Your assignment: Each entry that follows needs to be written out exactly, with nothing left out.

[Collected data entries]
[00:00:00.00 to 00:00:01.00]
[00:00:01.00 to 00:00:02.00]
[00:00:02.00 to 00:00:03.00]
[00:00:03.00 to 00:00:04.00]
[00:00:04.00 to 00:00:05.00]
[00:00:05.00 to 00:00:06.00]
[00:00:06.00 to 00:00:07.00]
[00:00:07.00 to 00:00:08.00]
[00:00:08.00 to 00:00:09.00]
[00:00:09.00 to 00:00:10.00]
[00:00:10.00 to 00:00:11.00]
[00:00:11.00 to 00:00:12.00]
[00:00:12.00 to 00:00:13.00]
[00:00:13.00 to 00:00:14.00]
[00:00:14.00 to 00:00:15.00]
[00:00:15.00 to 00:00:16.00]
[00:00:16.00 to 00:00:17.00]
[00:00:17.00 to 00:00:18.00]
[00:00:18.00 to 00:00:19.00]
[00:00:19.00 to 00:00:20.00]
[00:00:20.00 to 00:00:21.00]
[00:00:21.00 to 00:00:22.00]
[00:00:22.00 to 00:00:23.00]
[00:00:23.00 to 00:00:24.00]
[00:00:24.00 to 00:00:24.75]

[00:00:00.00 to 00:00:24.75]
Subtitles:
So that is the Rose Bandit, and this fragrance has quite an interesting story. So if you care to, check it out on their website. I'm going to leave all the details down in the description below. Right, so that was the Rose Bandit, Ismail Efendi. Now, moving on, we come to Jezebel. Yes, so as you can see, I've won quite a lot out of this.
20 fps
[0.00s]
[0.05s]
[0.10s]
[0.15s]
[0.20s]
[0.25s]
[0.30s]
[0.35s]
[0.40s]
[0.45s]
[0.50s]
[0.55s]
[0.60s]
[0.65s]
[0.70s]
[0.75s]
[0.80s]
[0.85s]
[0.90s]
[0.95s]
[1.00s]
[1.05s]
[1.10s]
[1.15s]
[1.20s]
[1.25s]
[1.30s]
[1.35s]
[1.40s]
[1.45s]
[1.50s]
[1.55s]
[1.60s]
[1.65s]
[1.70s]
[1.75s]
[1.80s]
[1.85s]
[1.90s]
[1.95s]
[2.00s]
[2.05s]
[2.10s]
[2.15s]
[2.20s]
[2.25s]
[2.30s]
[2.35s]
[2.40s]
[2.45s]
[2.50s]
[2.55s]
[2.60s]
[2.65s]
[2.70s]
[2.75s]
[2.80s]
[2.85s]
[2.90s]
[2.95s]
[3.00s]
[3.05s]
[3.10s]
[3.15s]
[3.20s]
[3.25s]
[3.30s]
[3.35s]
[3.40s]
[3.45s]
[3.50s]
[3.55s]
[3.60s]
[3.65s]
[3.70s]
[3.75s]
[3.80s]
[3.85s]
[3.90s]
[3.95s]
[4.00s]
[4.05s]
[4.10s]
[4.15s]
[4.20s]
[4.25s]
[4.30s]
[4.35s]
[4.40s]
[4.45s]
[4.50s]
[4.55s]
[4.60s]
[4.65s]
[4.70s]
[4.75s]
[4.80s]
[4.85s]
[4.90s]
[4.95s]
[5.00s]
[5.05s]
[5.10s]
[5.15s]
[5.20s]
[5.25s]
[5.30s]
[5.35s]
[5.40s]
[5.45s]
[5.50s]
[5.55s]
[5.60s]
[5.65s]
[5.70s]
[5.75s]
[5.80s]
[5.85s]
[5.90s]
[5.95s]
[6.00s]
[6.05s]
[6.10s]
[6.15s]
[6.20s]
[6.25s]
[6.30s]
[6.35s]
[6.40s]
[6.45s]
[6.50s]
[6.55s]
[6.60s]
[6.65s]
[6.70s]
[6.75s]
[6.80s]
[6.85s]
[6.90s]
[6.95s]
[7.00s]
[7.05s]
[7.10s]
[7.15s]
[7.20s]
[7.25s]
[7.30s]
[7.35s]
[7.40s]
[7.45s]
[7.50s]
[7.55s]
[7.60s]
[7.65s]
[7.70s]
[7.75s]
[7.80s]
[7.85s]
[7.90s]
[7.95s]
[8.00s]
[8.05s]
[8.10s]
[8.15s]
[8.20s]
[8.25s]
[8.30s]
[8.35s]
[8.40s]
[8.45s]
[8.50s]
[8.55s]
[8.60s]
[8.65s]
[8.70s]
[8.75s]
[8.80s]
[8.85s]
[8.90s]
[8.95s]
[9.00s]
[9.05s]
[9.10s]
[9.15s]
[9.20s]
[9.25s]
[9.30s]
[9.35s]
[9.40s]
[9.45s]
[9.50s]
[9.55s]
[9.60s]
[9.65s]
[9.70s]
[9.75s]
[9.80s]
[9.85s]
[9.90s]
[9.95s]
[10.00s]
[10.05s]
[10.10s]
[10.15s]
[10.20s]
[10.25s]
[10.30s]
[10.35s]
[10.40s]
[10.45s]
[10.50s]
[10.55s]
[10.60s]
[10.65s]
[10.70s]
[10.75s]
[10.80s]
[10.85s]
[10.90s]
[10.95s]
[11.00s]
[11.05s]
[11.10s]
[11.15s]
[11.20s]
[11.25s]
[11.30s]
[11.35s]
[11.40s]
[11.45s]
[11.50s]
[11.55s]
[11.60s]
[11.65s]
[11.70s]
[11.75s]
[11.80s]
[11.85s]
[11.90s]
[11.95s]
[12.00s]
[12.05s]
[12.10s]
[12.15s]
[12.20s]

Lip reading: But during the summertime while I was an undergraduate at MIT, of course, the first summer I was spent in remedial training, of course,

Expected output:
[00:00:00.00 to 00:00:01.00]
[00:00:01.00 to 00:00:02.00]
[00:00:02.00 to 00:00:03.00]
[00:00:03.00 to 00:00:04.00]
[00:00:04.00 to 00:00:05.00]
[00:00:05.00 to 00:00:06.00]
[00:00:06.00 to 00:00:07.00]
[00:00:07.00 to 00:00:08.00]
[00:00:08.00 to 00:00:09.00]
[00:00:09.00 to 00:00:10.00]
[00:00:10.00 to 00:00:11.00]
[00:00:11.00 to 00:00:12.00]
[00:00:12.00 to 00:00:13.00]
[00:00:13.00 to 00:00:14.00]
[00:00:14.00 to 00:00:15.00]
[00:00:15.00 to 00:00:16.00]
[00:00:16.00 to 00:00:17.00]
[00:00:17.00 to 00:00:18.00]
[00:00:18.00 to 00:00:19.00]
[00:00:19.00 to 00:00:20.00]
[00:00:20.00 to 00:00:21.00]
[00:00:21.00 to 00:00:22.00]
[00:00:22.00 to 00:00:23.00]
[00:00:23.00 to 00:00:24.00]
[00:00:24.00 to 00:00:24.75]

[00:00:00.00 to 00:00:24.75]
Subtitles:
So that is the Rose Bandit, and this fragrance has quite an interesting story. So if you care to, check it out on their website. I'm going to leave all the details down in the description below. Right, so that was the Rose Bandit, Ismail Efendi. Now, moving on, we come to Jezebel. Yes, so as you can see, I've won quite a lot out of this.
20 fps
[0.00s]
[0.05s]
[0.10s]
[0.15s]
[0.20s]
[0.25s]
[0.30s]
[0.35s]
[0.40s]
[0.45s]
[0.50s]
[0.55s]
[0.60s]
[0.65s]
[0.70s]
[0.75s]
[0.80s]
[0.85s]
[0.90s]
[0.95s]
[1.00s]
[1.05s]
[1.10s]
[1.15s]
[1.20s]
[1.25s]
[1.30s]
[1.35s]
[1.40s]
[1.45s]
[1.50s]
[1.55s]
[1.60s]
[1.65s]
[1.70s]
[1.75s]
[1.80s]
[1.85s]
[1.90s]
[1.95s]
[2.00s]
[2.05s]
[2.10s]
[2.15s]
[2.20s]
[2.25s]
[2.30s]
[2.35s]
[2.40s]
[2.45s]
[2.50s]
[2.55s]
[2.60s]
[2.65s]
[2.70s]
[2.75s]
[2.80s]
[2.85s]
[2.90s]
[2.95s]
[3.00s]
[3.05s]
[3.10s]
[3.15s]
[3.20s]
[3.25s]
[3.30s]
[3.35s]
[3.40s]
[3.45s]
[3.50s]
[3.55s]
[3.60s]
[3.65s]
[3.70s]
[3.75s]
[3.80s]
[3.85s]
[3.90s]
[3.95s]
[4.00s]
[4.05s]
[4.10s]
[4.15s]
[4.20s]
[4.25s]
[4.30s]
[4.35s]
[4.40s]
[4.45s]
[4.50s]
[4.55s]
[4.60s]
[4.65s]
[4.70s]
[4.75s]
[4.80s]
[4.85s]
[4.90s]
[4.95s]
[5.00s]
[5.05s]
[5.10s]
[5.15s]
[5.20s]
[5.25s]
[5.30s]
[5.35s]
[5.40s]
[5.45s]
[5.50s]
[5.55s]
[5.60s]
[5.65s]
[5.70s]
[5.75s]
[5.80s]
[5.85s]
[5.90s]
[5.95s]
[6.00s]
[6.05s]
[6.10s]
[6.15s]
[6.20s]
[6.25s]
[6.30s]
[6.35s]
[6.40s]
[6.45s]
[6.50s]
[6.55s]
[6.60s]
[6.65s]
[6.70s]
[6.75s]
[6.80s]
[6.85s]
[6.90s]
[6.95s]
[7.00s]
[7.05s]
[7.10s]
[7.15s]
[7.20s]
[7.25s]
[7.30s]
[7.35s]
[7.40s]
[7.45s]
[7.50s]
[7.55s]
[7.60s]
[7.65s]
[7.70s]
[7.75s]
[7.80s]
[7.85s]
[7.90s]
[7.95s]
[8.00s]
[8.05s]
[8.10s]
[8.15s]
[8.20s]
[8.25s]
[8.30s]
[8.35s]
[8.40s]
[8.45s]
[8.50s]
[8.55s]
[8.60s]
[8.65s]
[8.70s]
[8.75s]
[8.80s]
[8.85s]
[8.90s]
[8.95s]
[9.00s]
[9.05s]
[9.10s]
[9.15s]
[9.20s]
[9.25s]
[9.30s]
[9.35s]
[9.40s]
[9.45s]
[9.50s]
[9.55s]
[9.60s]
[9.65s]
[9.70s]
[9.75s]
[9.80s]
[9.85s]
[9.90s]
[9.95s]
[10.00s]
[10.05s]
[10.10s]
[10.15s]
[10.20s]
[10.25s]
[10.30s]
[10.35s]
[10.40s]
[10.45s]
[10.50s]
[10.55s]
[10.60s]
[10.65s]
[10.70s]
[10.75s]
[10.80s]
[10.85s]
[10.90s]
[10.95s]
[11.00s]
[11.05s]
[11.10s]
[11.15s]
[11.20s]
[11.25s]
[11.30s]
[11.35s]
[11.40s]
[11.45s]
[11.50s]
[11.55s]
[11.60s]
[11.65s]
[11.70s]
[11.75s]
[11.80s]
[11.85s]
[11.90s]
[11.95s]
[12.00s]
[12.05s]
[12.10s]
[12.15s]
[12.20s]

Lip reading: But during the summertime while I was an undergraduate at MIT, of course, the first summer I was spent in remedial training, of course,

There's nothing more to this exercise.